The guide shook his head.
"Not to-night. We'll probably meet up with them again one of these days, and I hope we do," he replied, looking thoughtfully up at the sky. His survey took in all quarters of the compass, and when he turned to the Overlanders again, Grace thought he looked a little disturbed.
"What is it, Mr. Lang?" she asked.
"I reckon it's the desert this time," he replied.
"A storm?"
"Yes."
"Rain?" questioned Grace innocently.
The guide grinned. "Nothing like that in these parts. Wind, Mrs. Gray. I reckon you'll meet one enemy that you can't drive off, before this night comes to an end. We better have chow now, then make the camp as secure as possible. Shall you tell the others?" he asked, nodding toward the Overland girls, who, after their exciting battle, were chattering and laughing as they assisted Ping Wing to prepare the supper.
"Yes. After we eat. They should know," replied Grace. "You see they are not at all upset over what occurred."

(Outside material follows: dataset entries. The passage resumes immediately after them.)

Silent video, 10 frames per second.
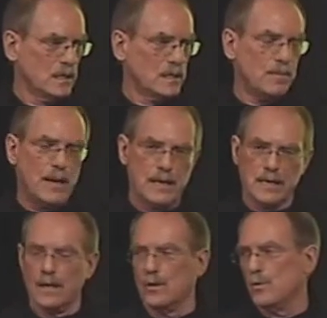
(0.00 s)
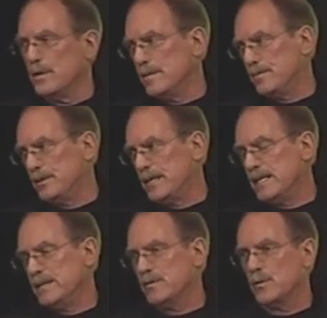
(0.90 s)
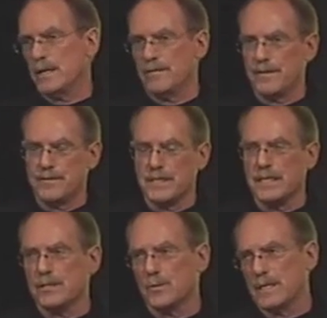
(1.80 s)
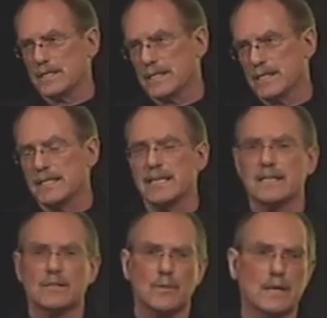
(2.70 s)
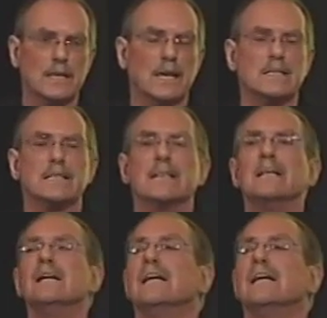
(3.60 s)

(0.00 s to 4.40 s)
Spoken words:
Depending on who you believe, 2015, 2016 to 2019,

By the time they had finished supper, which had been eaten amid much teasing and laughter, some one discovered that the stars, before so near and brilliant, were now only faintly discernible, a veil of thin mist having intervened between them and the baking desert.
Elfreda Briggs regarded the overcast sky for a moment, then turned inquiringly to the guide.
"Fog?" she asked.
"No. Bad storm. Better go to bed with your clothes on to-night," advised the guide.

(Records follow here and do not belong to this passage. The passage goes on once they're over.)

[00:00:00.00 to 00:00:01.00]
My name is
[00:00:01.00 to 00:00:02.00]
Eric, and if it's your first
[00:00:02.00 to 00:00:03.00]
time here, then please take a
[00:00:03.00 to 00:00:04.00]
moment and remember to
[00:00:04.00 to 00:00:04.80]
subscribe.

"Is it so serious as that, Mr. Lang?"
"It may be. Nobody can figure on anything on this desert—storms, water, everything here is as contrary as an outlaw bronco. Better turn in soon and have the others do the same, for you may not have long to sleep to-night."
"I would suggest that you do the same," advised Elfreda. "You need sleep and rest even more than we do. I hear Mrs. Gray telling our friends to prepare for bad weather, so I will run along and listen. Good-night, Mr. Lang."
The Overland girls, requested by Grace to turn in, after being told that a storm was in prospect, did so, but Hippy still remained up talking with Ping, who was scouring the cooking equipment and carefully stowing it in the packs so that it might all be in one place in the event that the storm was a severe one. Ping Wing had had experience with desert wind storms; he had learned to respect their tremendous force, and he too had read the danger signs in the heavens that night.
The guide being nowhere in sight, Hippy finally crawled into his tent and lay down with his clothes on, first, however, placing his revolver where it might be quickly reached in an emergency, but there was to be no use for his weapon that night. The enemy that he was to face later on would be proof against bullets, an enemy that no human courage, skill or ingenuity could stay.
Out by the water hole, Hi Lang sat keeping silent vigil, narrowly watching those film-mists overhead, his nerves on the alert to catch the first cooling breath, which he knew from past experience would be the vanguard of what he fully expected was in store for them.